Transcribe every record verbatim; no pictures.

(Source material Opens)

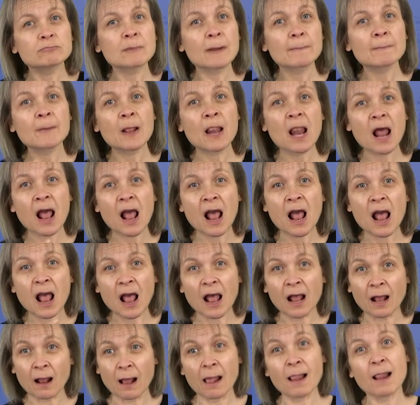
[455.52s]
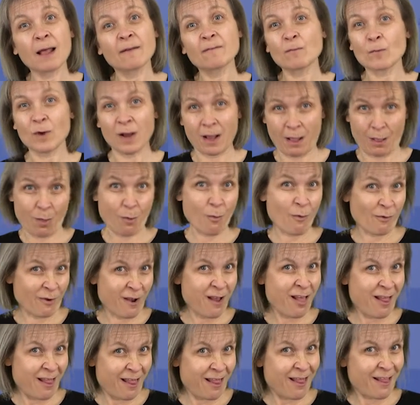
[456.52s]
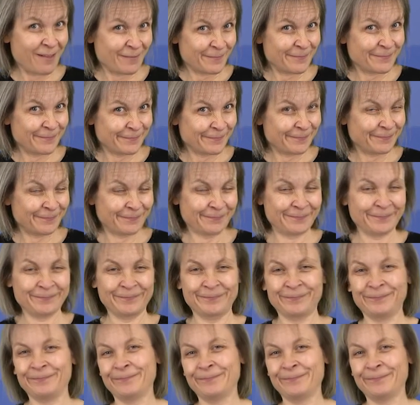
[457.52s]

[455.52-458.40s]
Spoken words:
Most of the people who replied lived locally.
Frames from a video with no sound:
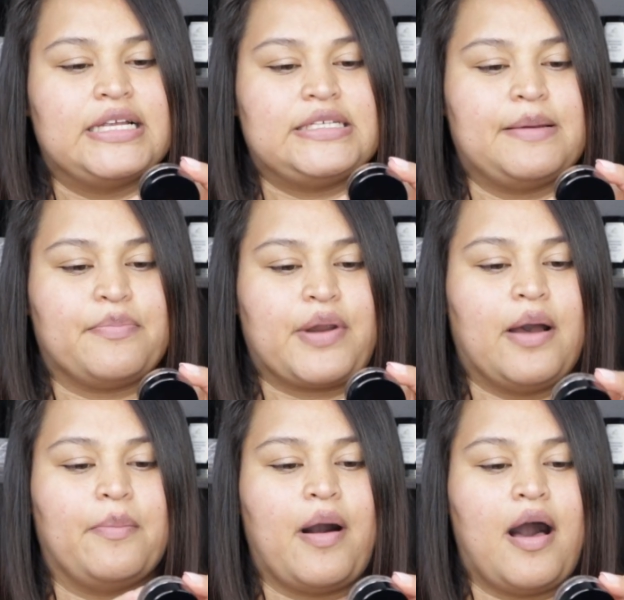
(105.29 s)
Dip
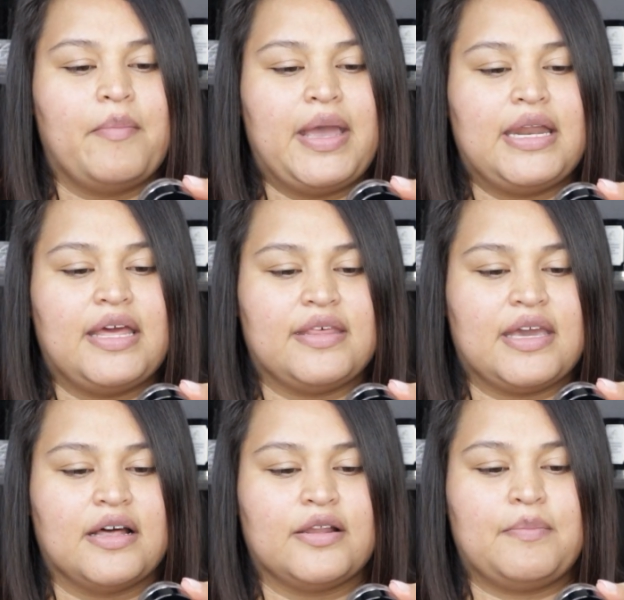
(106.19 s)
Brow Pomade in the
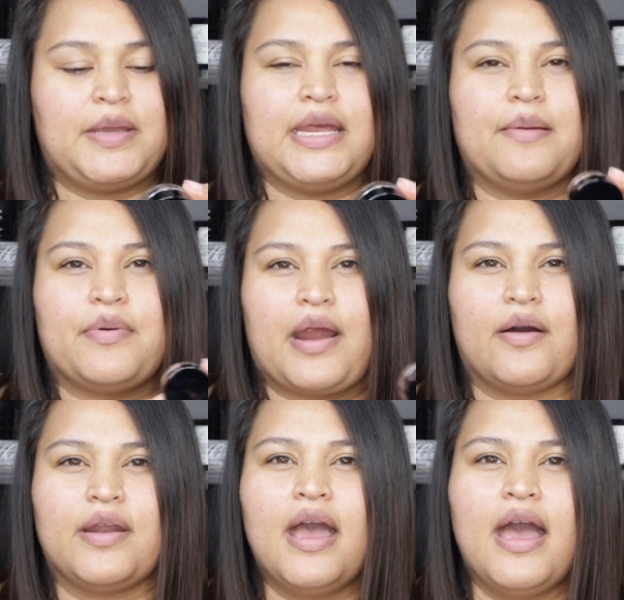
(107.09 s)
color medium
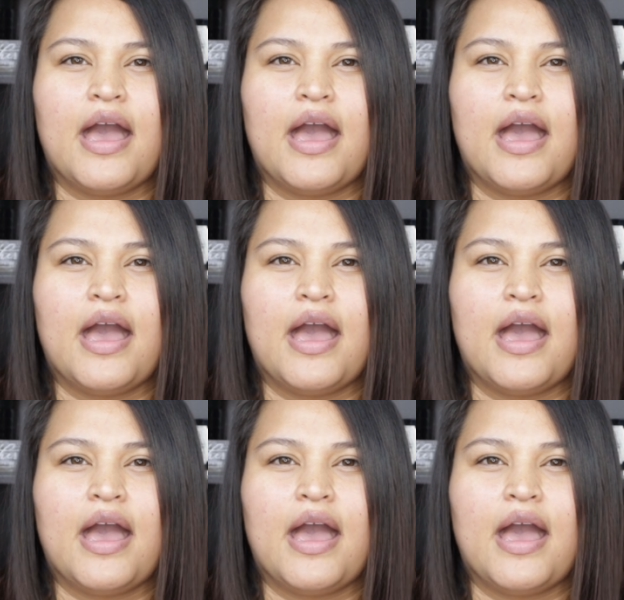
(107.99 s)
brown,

(Source material Closes)

◆ **Exercise response**
[455.52s]
[456.52s]
[457.52s]

[455.52-458.40s]
Spoken words:
Most of the people who replied lived locally.
Frames from a video with no sound:
(105.29 s)
Dip
(106.19 s)
Brow Pomade in the
(107.09 s)
color medium
(107.99 s)
brown,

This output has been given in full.